HMS Driver was a wooden paddle sloop of the Royal Navy. She is credited with the first global circumnavigation by a steamship when she arrived back in England on 14 May 1847.

==Construction and commissioning==
Driver was ordered on 12 March 1840 from Portsmouth Dockyard to a design by Sir William Symonds. She was laid down in June 1840 and launched on 24 December 1840, with her machinery being supplied by Seaward & Capel of Limehouse, Woolwich. Her hull cost £19,433, with the machinery costing another £13,866. After she had completed fitting out, at a further cost of £6,408, she was commissioned on 5 November 1841.

==Career==
Driver was driven ashore at Steel Point, Yorkshire, on 28 November 1841, and was later refloated. She embarked for the East Indies and China in March 1842. She served some time in China (losing her original commanding officer) before being ordered to New Zealand in September 1845. She was damaged by a storm en route, necessitating repairs to her engine and boiler and other parts of the ship.
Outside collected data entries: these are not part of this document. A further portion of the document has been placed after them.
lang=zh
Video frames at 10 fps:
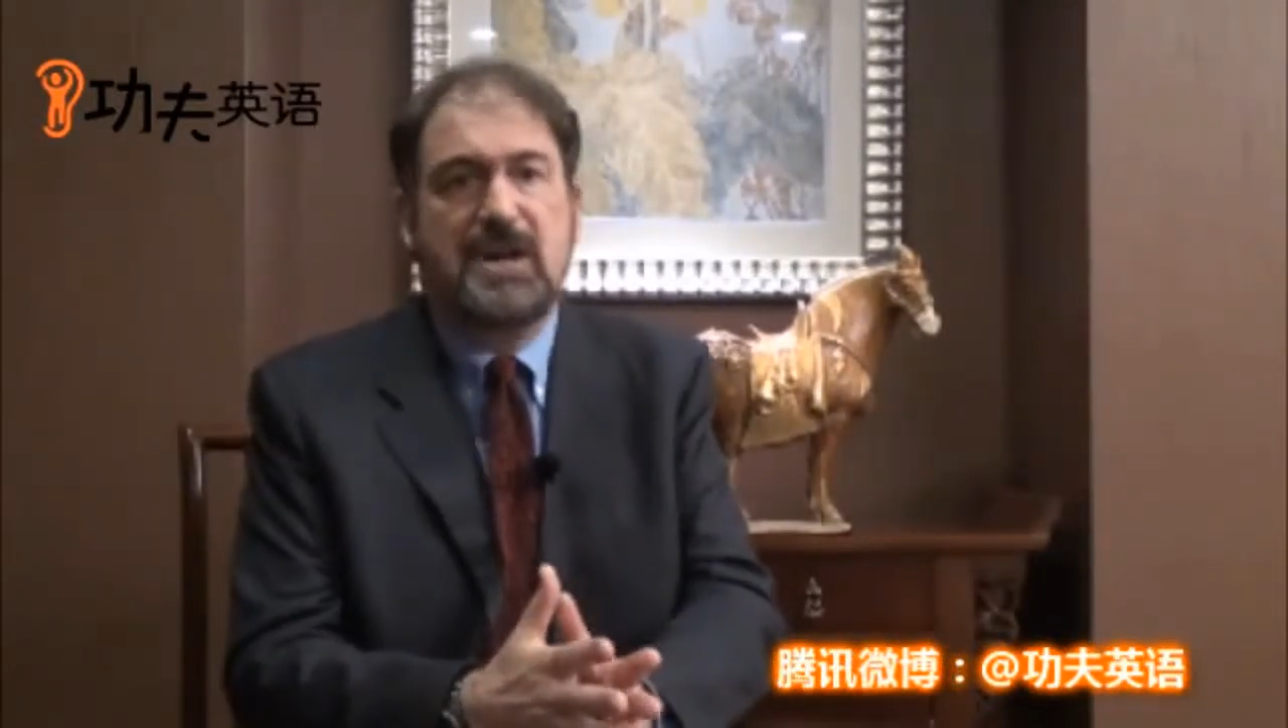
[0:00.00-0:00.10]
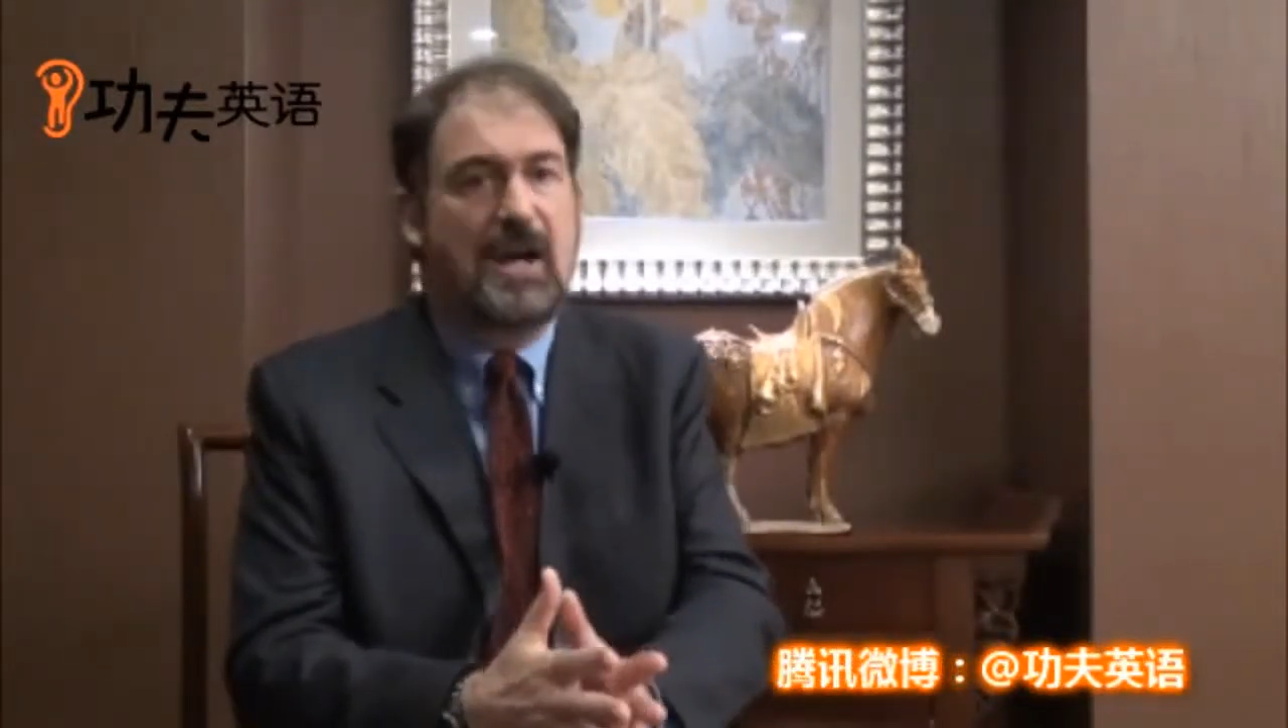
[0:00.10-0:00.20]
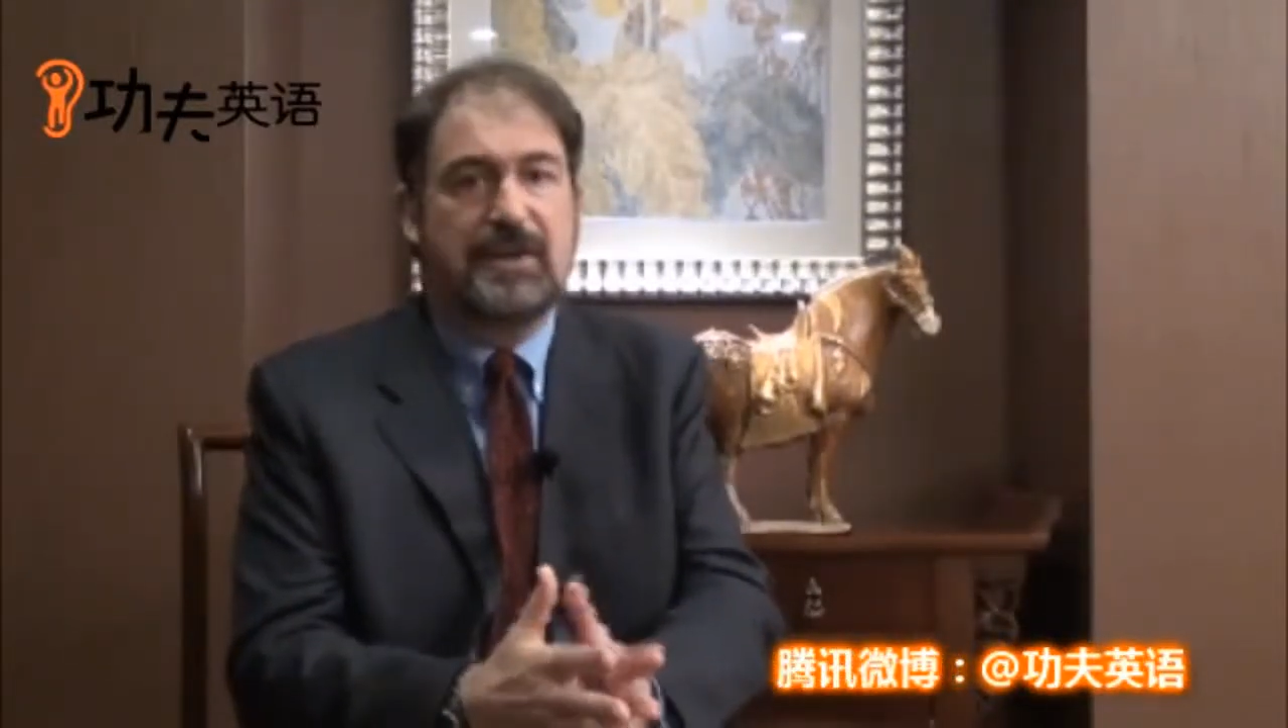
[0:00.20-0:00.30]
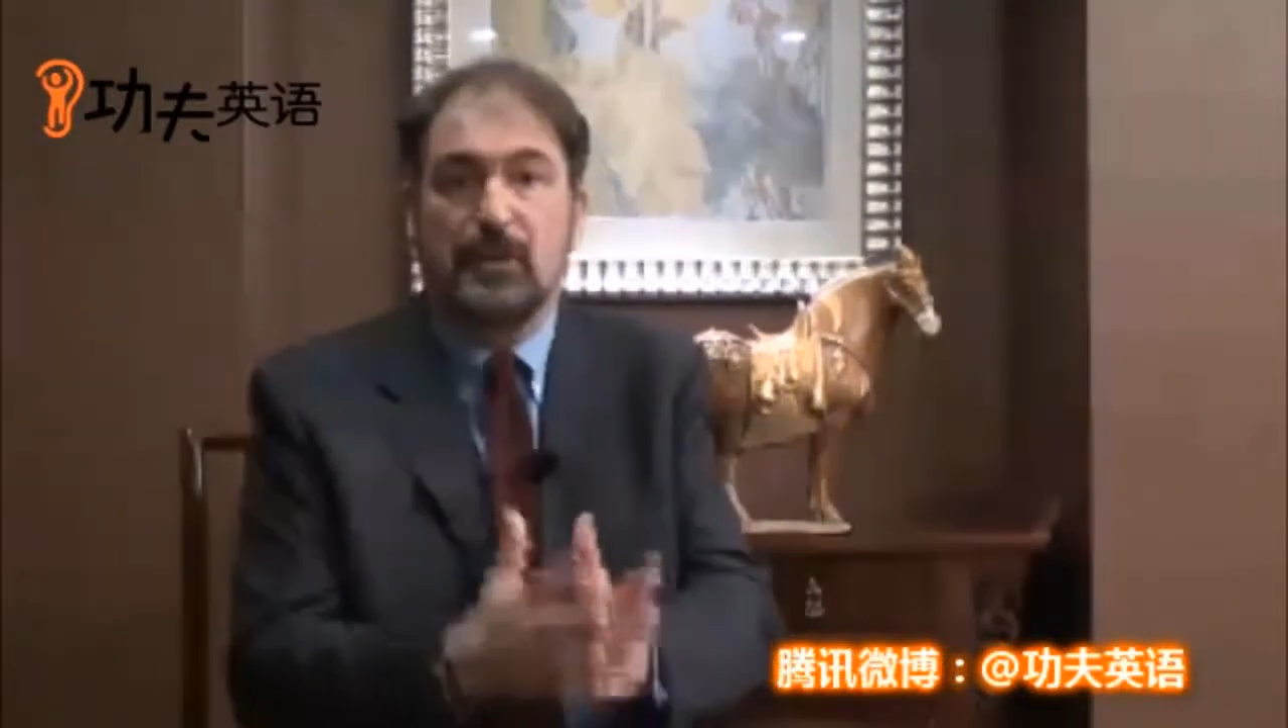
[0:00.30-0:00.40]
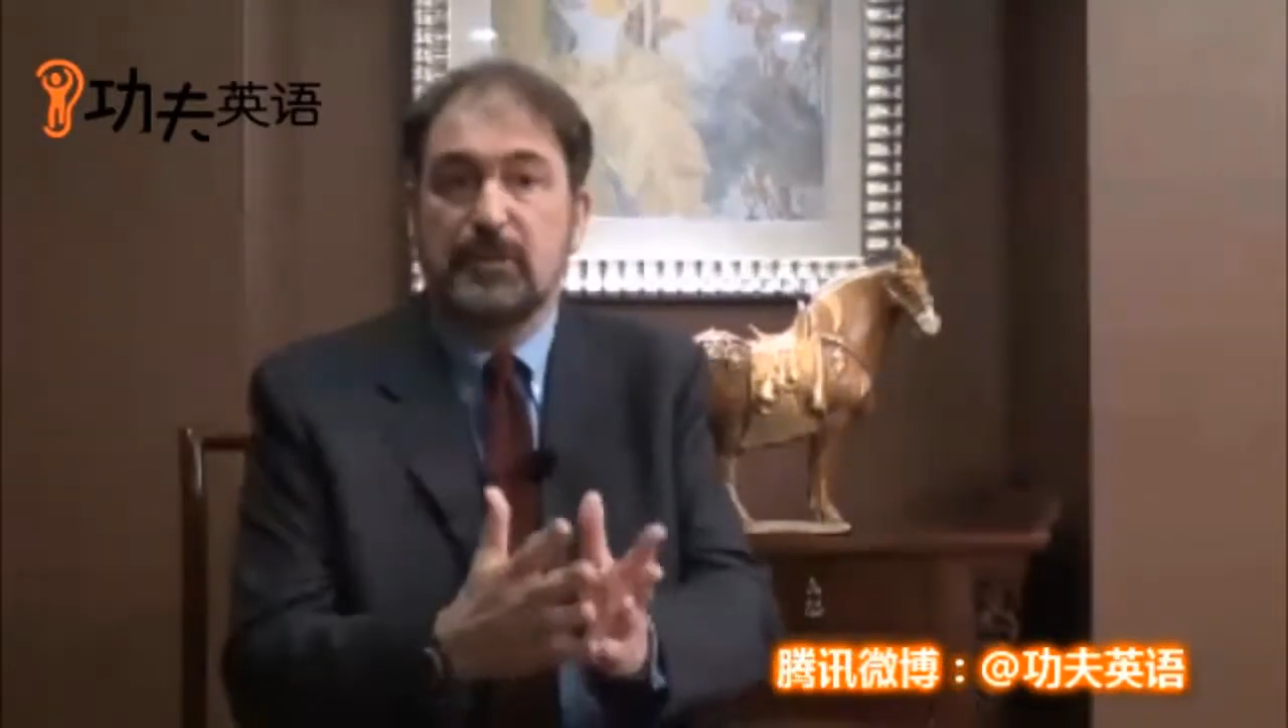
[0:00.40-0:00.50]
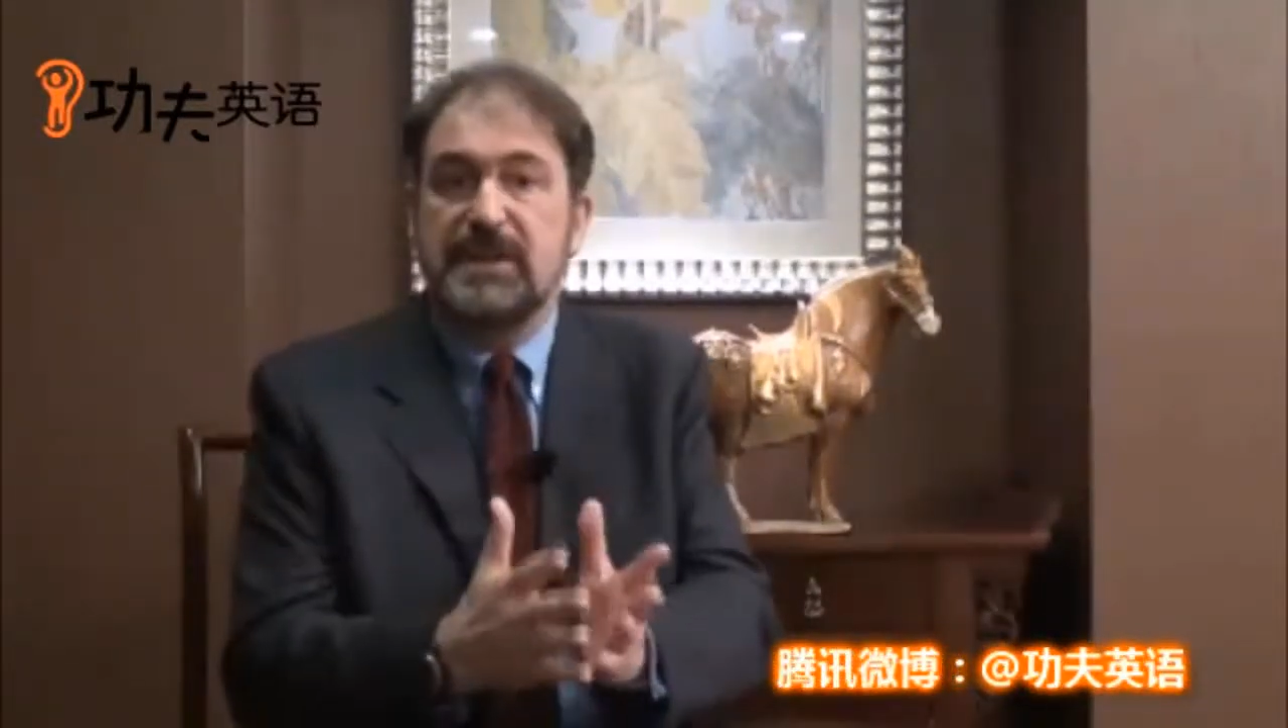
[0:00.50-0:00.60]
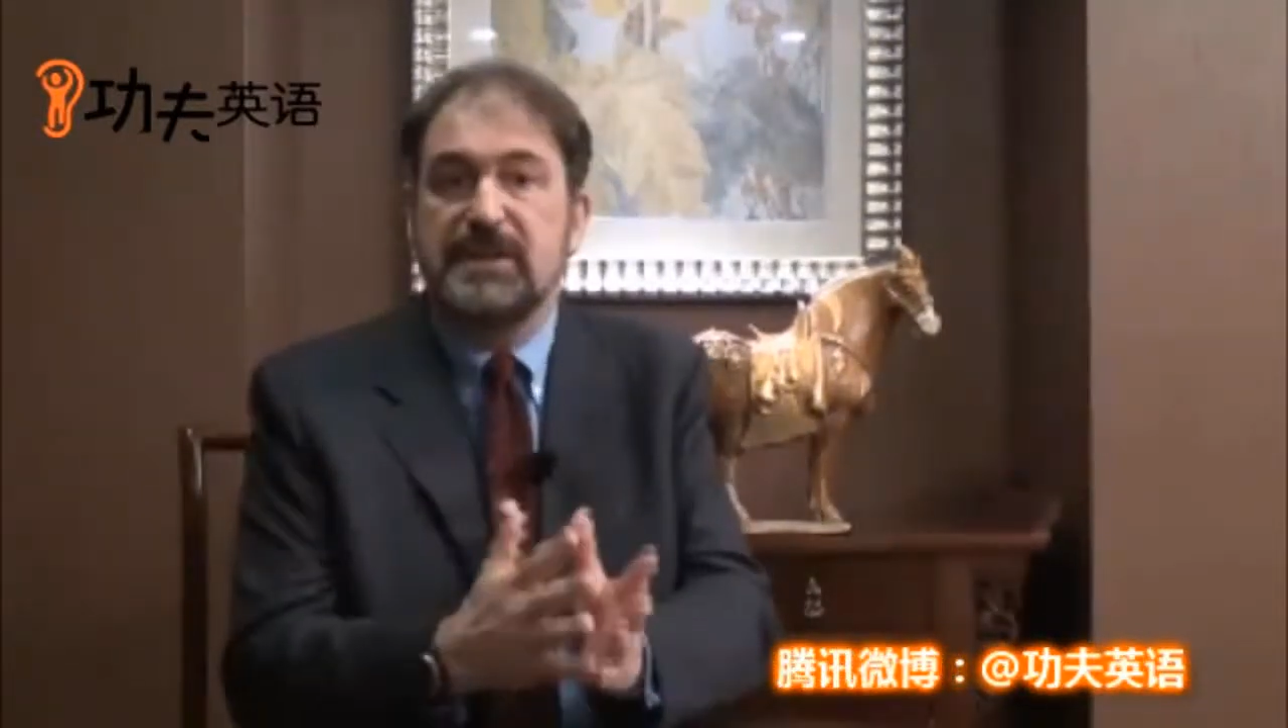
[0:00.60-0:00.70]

常有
During her circumnavigation Driver became the first steamship to visit New Zealand, arriving on 20 January 1846, and was involved in the Hutt Valley Campaign, which was part of the New Zealand Wars. At the time of her visit she was described as a brig-rigged 6-gun warship displacing 1,058 tons with engines rated 280 horsepower.

Driver set off east from New Zealand for her return journey to England via Cape Horn on 28 January 1847. She stopped for six days in Argentina to pick up more coal, finally arriving in Portsmouth, England on Friday 14 May 1847, 105 days after starting from New Zealand. Of the ship's original officers, the second in command Lieutenant Thomas Kisbee, the master, purser, surgeon and assistant surgeon completed the entire circumnavigation.

On 11 March 1850 she was docked in Victoria Harbour to witness Richard Blanshard assume the Governorship of the newly formed Colony of Vancouver Island, and issued a seventeen-gun salute.

==Fate==
She was wrecked on 3 August 1861 on Mayaguana Island, the most easterly of the Bahamas, in the West Indies, during a voyage from Bermuda to Jamaica.